Task requirements: In the copy, every record below must appear exactly as given, and no picture may appear.

Data records:
----

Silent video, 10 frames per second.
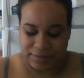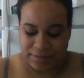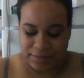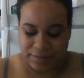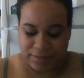
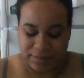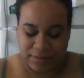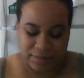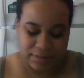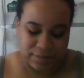
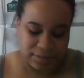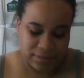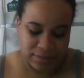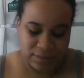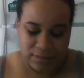
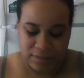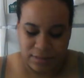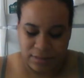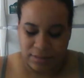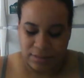
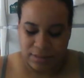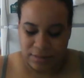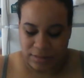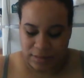(no one is talking)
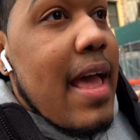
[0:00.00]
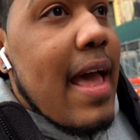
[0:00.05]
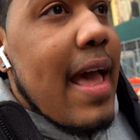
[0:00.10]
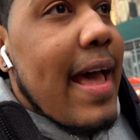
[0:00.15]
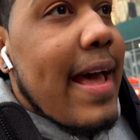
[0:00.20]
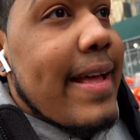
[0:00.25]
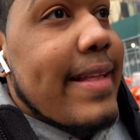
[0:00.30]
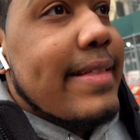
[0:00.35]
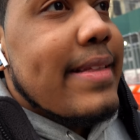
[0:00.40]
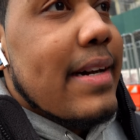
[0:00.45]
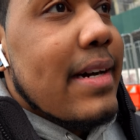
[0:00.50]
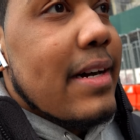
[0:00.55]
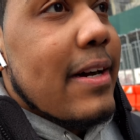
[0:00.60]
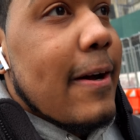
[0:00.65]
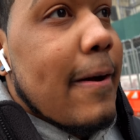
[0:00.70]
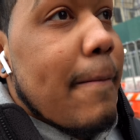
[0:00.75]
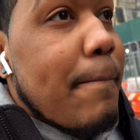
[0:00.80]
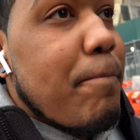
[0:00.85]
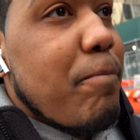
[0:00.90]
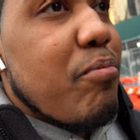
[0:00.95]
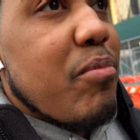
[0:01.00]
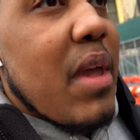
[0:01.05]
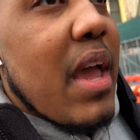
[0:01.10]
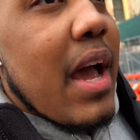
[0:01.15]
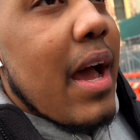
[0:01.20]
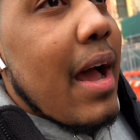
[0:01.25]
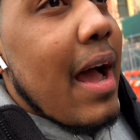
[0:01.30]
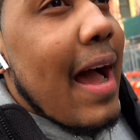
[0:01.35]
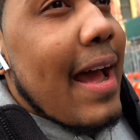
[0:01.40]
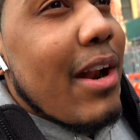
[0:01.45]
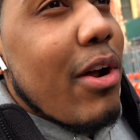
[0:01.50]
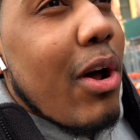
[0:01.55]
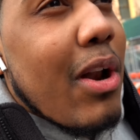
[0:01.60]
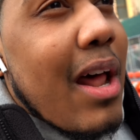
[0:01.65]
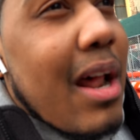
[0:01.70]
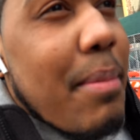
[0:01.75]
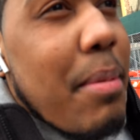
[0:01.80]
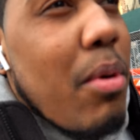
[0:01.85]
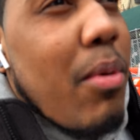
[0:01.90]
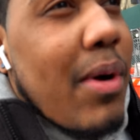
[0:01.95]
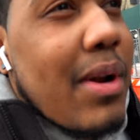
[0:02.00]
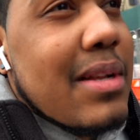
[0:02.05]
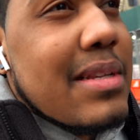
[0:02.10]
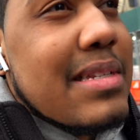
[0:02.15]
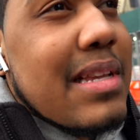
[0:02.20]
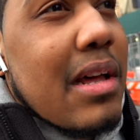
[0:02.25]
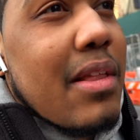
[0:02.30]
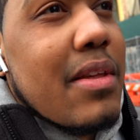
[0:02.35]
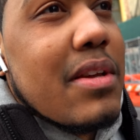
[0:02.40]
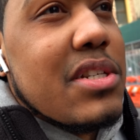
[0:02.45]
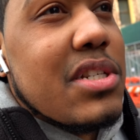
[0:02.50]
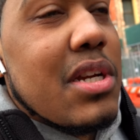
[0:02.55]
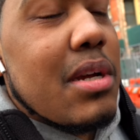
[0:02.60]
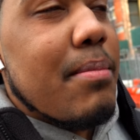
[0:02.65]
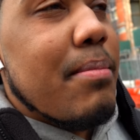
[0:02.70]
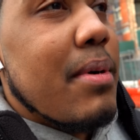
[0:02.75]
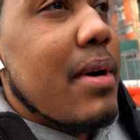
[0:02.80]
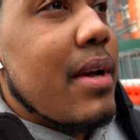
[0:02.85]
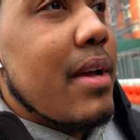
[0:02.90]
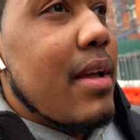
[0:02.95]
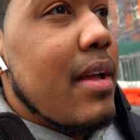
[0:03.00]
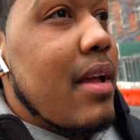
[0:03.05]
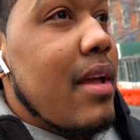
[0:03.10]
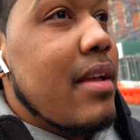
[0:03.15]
And yeah, I know a lot of people wanna sell this shit, but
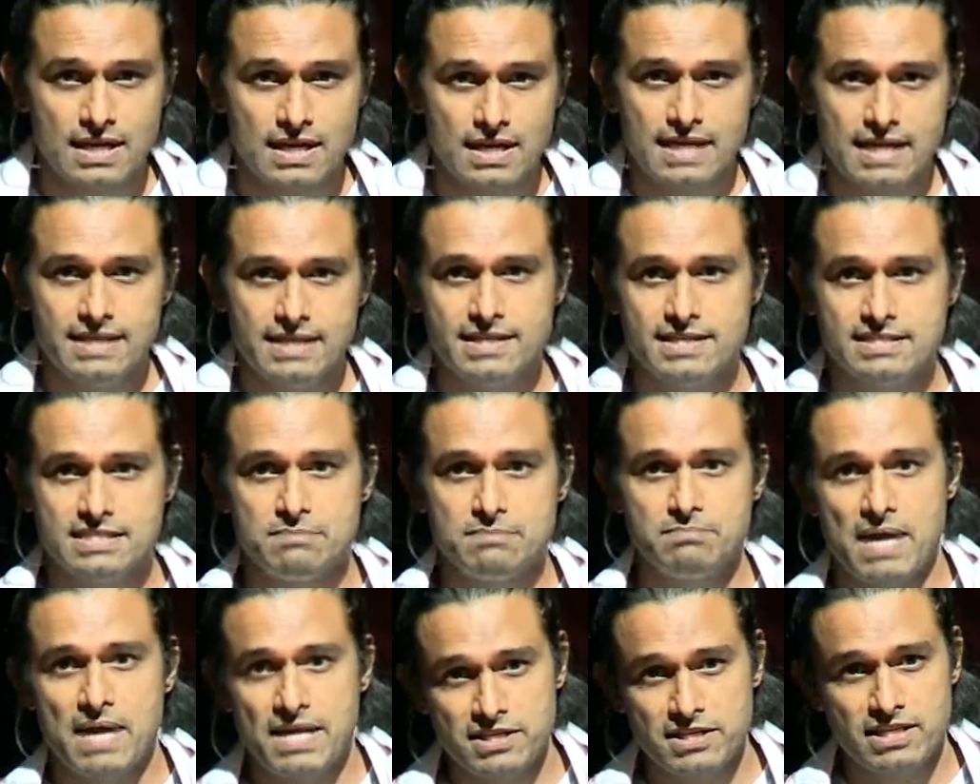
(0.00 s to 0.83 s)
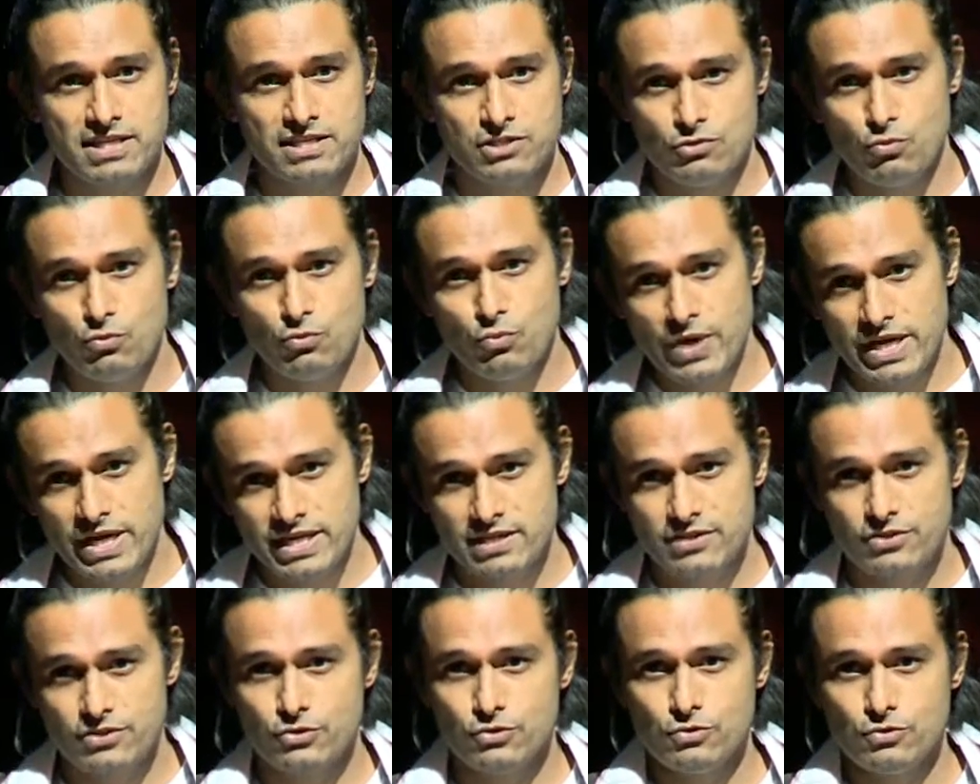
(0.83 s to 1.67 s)
It doesn't matter that you
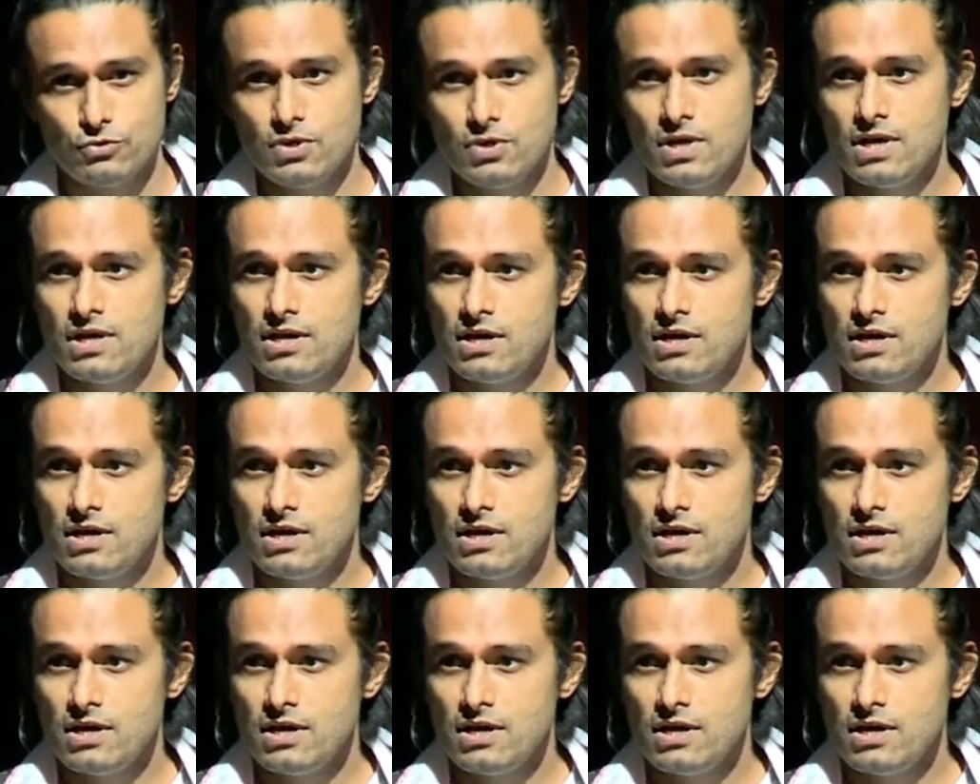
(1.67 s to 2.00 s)
waded through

----

Result of this task:
Silent video, 10 frames per second.
(no one is talking)
[0:00.00]
[0:00.05]
[0:00.10]
[0:00.15]
[0:00.20]
[0:00.25]
[0:00.30]
[0:00.35]
[0:00.40]
[0:00.45]
[0:00.50]
[0:00.55]
[0:00.60]
[0:00.65]
[0:00.70]
[0:00.75]
[0:00.80]
[0:00.85]
[0:00.90]
[0:00.95]
[0:01.00]
[0:01.05]
[0:01.10]
[0:01.15]
[0:01.20]
[0:01.25]
[0:01.30]
[0:01.35]
[0:01.40]
[0:01.45]
[0:01.50]
[0:01.55]
[0:01.60]
[0:01.65]
[0:01.70]
[0:01.75]
[0:01.80]
[0:01.85]
[0:01.90]
[0:01.95]
[0:02.00]
[0:02.05]
[0:02.10]
[0:02.15]
[0:02.20]
[0:02.25]
[0:02.30]
[0:02.35]
[0:02.40]
[0:02.45]
[0:02.50]
[0:02.55]
[0:02.60]
[0:02.65]
[0:02.70]
[0:02.75]
[0:02.80]
[0:02.85]
[0:02.90]
[0:02.95]
[0:03.00]
[0:03.05]
[0:03.10]
[0:03.15]
And yeah, I know a lot of people wanna sell this shit, but
(0.00 s to 0.83 s)
(0.83 s to 1.67 s)
It doesn't matter that you
(1.67 s to 2.00 s)
waded through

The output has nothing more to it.